======== Supplied entries

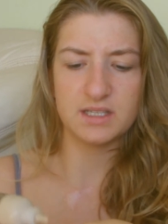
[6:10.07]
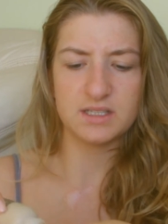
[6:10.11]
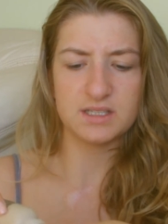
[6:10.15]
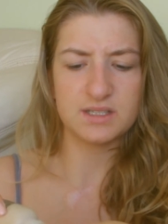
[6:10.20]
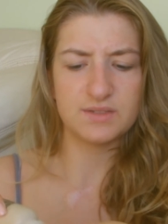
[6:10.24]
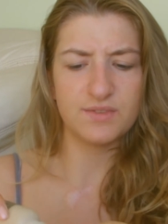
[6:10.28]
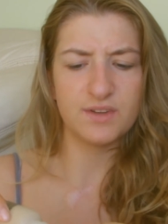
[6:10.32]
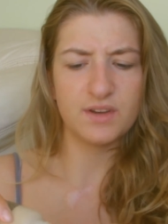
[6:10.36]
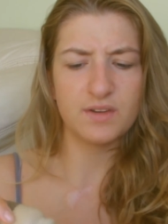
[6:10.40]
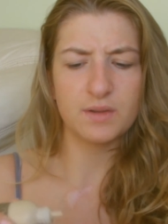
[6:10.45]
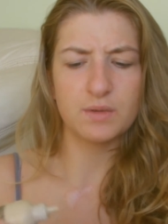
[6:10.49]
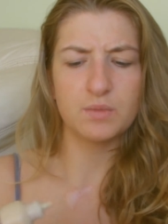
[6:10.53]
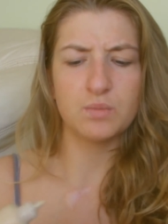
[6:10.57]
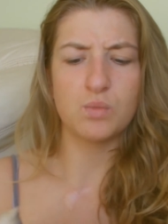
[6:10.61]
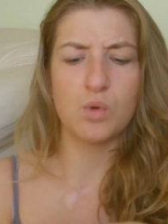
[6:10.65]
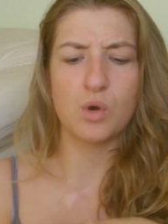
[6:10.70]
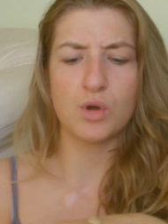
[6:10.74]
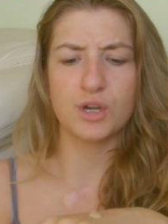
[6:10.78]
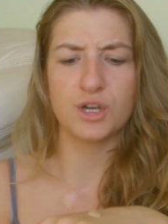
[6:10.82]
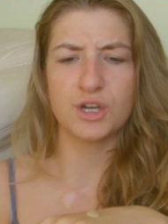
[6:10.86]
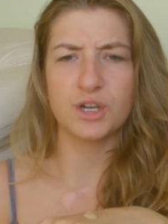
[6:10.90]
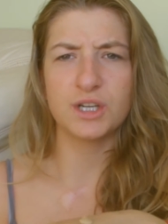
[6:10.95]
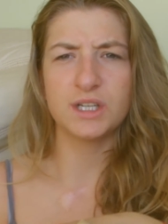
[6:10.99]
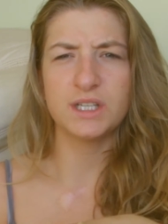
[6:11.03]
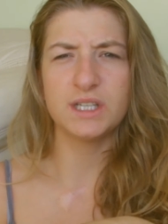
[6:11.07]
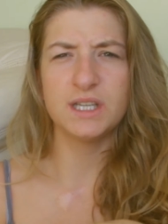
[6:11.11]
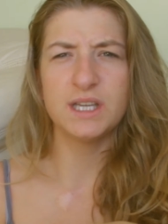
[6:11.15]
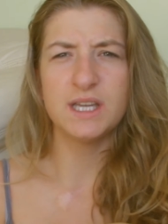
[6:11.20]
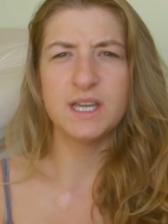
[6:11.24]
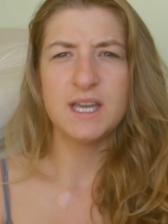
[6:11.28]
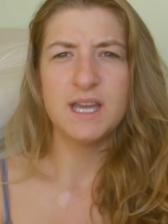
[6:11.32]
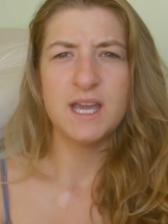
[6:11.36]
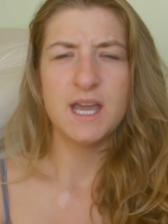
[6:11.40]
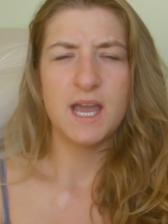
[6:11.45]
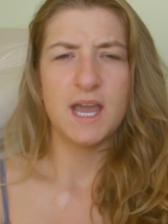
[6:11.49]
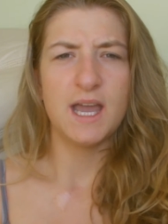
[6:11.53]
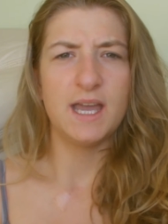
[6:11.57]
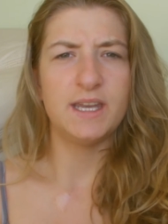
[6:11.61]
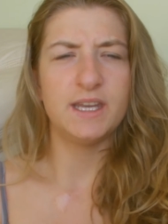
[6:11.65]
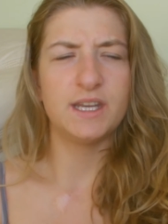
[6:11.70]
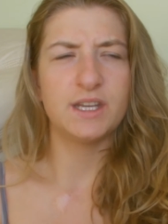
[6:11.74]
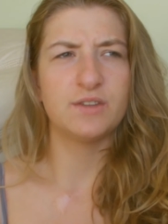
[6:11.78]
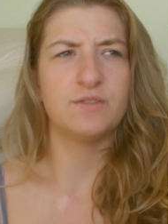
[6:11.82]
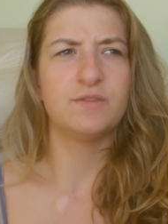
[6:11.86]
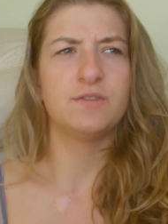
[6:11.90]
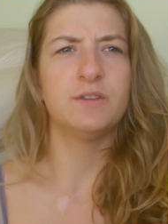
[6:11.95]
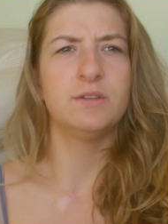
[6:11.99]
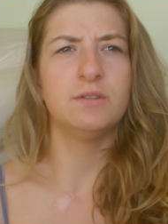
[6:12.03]
It's very watery, and
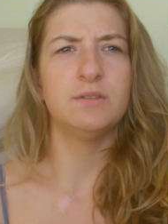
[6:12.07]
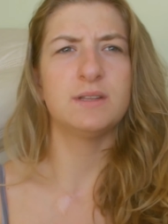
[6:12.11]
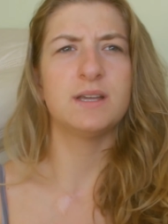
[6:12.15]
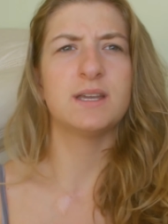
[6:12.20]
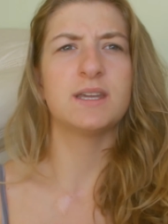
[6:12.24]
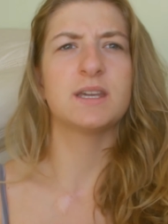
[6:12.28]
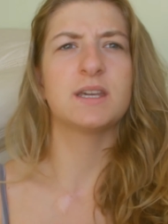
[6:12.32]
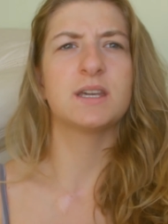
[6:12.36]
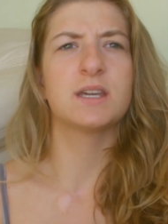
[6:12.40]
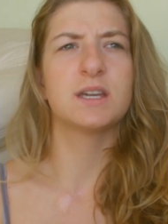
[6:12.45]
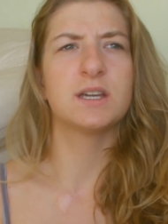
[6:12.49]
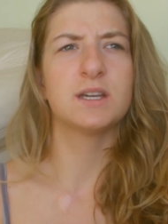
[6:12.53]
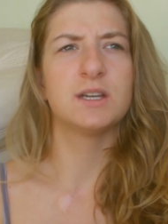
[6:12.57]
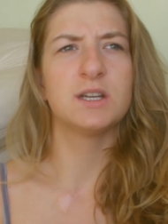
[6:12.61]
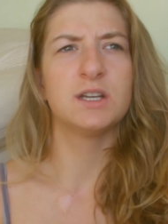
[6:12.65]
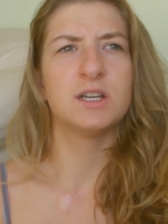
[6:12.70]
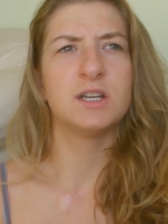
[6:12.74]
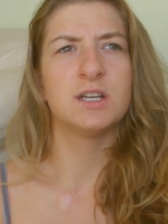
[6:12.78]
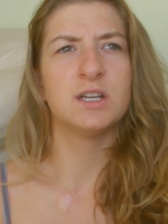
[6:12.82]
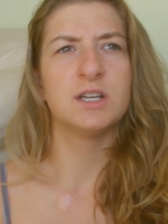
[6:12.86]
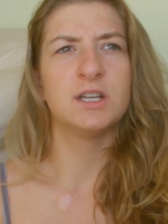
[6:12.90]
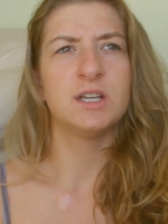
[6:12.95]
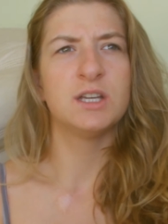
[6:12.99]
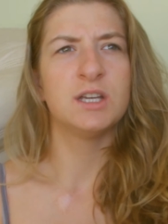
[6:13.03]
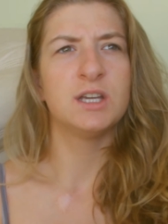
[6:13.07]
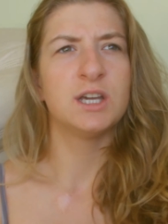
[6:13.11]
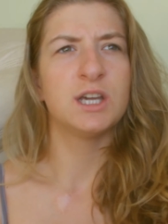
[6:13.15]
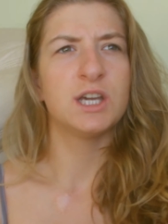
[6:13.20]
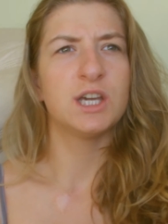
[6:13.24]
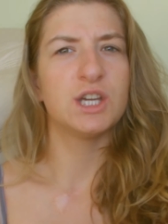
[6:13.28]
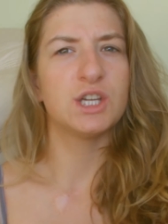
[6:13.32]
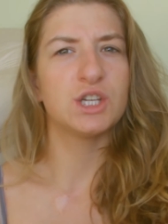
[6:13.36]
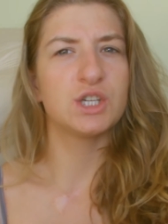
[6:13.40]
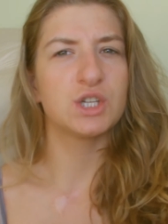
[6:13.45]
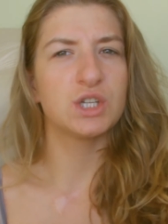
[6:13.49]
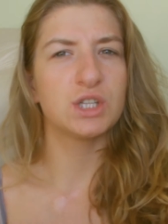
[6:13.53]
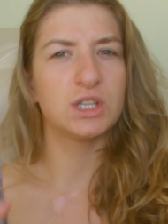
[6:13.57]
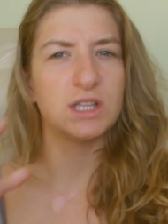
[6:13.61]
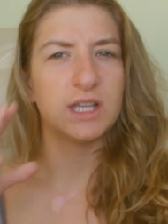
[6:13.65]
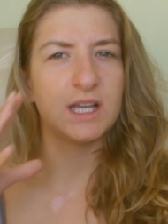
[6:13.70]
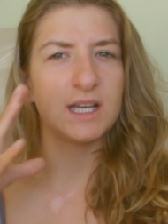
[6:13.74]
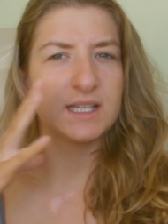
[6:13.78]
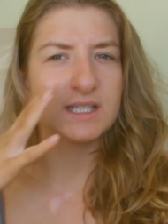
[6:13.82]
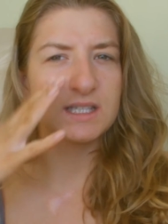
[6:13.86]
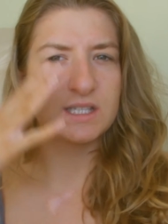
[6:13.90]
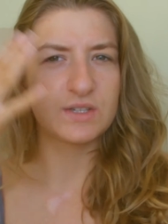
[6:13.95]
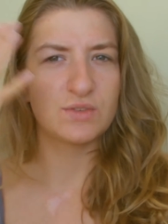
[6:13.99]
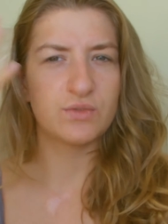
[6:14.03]
I feel like it should
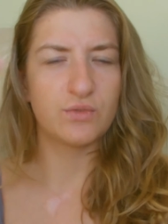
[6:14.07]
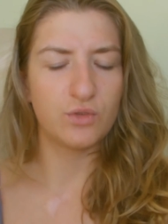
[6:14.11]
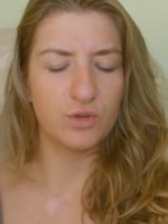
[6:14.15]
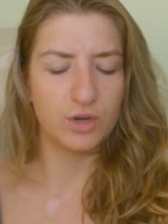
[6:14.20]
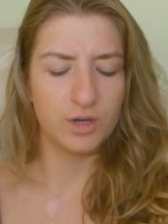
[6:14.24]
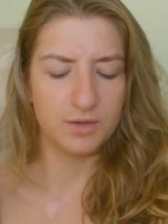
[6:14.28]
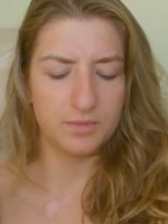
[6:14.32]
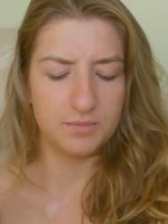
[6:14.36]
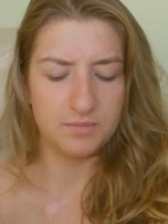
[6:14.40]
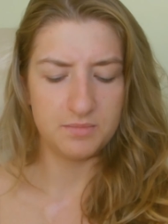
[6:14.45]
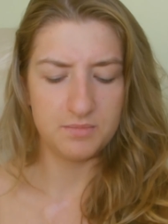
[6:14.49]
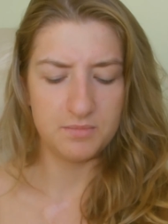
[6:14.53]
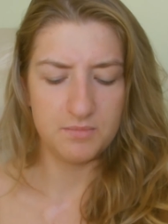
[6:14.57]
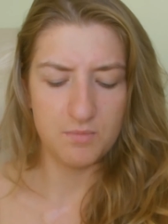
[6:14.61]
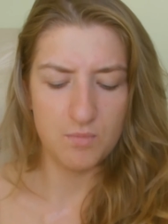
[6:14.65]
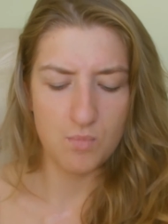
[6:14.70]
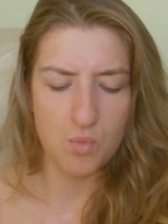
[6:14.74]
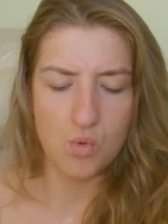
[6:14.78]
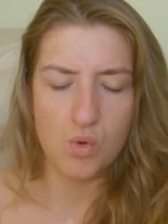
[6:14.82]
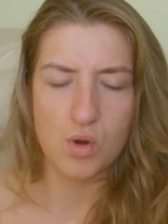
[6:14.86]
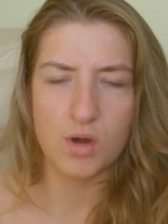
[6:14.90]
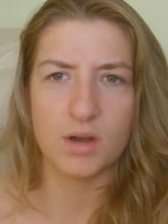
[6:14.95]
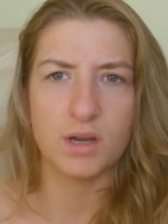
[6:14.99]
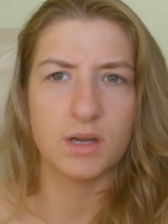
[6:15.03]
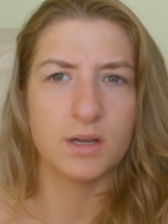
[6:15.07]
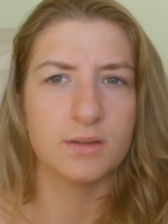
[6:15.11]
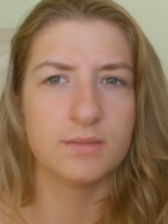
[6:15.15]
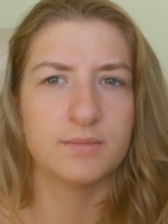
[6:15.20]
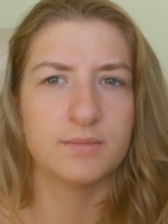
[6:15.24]
last for more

================

**Exercise details**
Return all of the material exactly, without pictures.

**Expected answer**
[6:10.07]
[6:10.11]
[6:10.15]
[6:10.20]
[6:10.24]
[6:10.28]
[6:10.32]
[6:10.36]
[6:10.40]
[6:10.45]
[6:10.49]
[6:10.53]
[6:10.57]
[6:10.61]
[6:10.65]
[6:10.70]
[6:10.74]
[6:10.78]
[6:10.82]
[6:10.86]
[6:10.90]
[6:10.95]
[6:10.99]
[6:11.03]
[6:11.07]
[6:11.11]
[6:11.15]
[6:11.20]
[6:11.24]
[6:11.28]
[6:11.32]
[6:11.36]
[6:11.40]
[6:11.45]
[6:11.49]
[6:11.53]
[6:11.57]
[6:11.61]
[6:11.65]
[6:11.70]
[6:11.74]
[6:11.78]
[6:11.82]
[6:11.86]
[6:11.90]
[6:11.95]
[6:11.99]
[6:12.03]
It's very watery, and
[6:12.07]
[6:12.11]
[6:12.15]
[6:12.20]
[6:12.24]
[6:12.28]
[6:12.32]
[6:12.36]
[6:12.40]
[6:12.45]
[6:12.49]
[6:12.53]
[6:12.57]
[6:12.61]
[6:12.65]
[6:12.70]
[6:12.74]
[6:12.78]
[6:12.82]
[6:12.86]
[6:12.90]
[6:12.95]
[6:12.99]
[6:13.03]
[6:13.07]
[6:13.11]
[6:13.15]
[6:13.20]
[6:13.24]
[6:13.28]
[6:13.32]
[6:13.36]
[6:13.40]
[6:13.45]
[6:13.49]
[6:13.53]
[6:13.57]
[6:13.61]
[6:13.65]
[6:13.70]
[6:13.74]
[6:13.78]
[6:13.82]
[6:13.86]
[6:13.90]
[6:13.95]
[6:13.99]
[6:14.03]
I feel like it should
[6:14.07]
[6:14.11]
[6:14.15]
[6:14.20]
[6:14.24]
[6:14.28]
[6:14.32]
[6:14.36]
[6:14.40]
[6:14.45]
[6:14.49]
[6:14.53]
[6:14.57]
[6:14.61]
[6:14.65]
[6:14.70]
[6:14.74]
[6:14.78]
[6:14.82]
[6:14.86]
[6:14.90]
[6:14.95]
[6:14.99]
[6:15.03]
[6:15.07]
[6:15.11]
[6:15.15]
[6:15.20]
[6:15.24]
last for more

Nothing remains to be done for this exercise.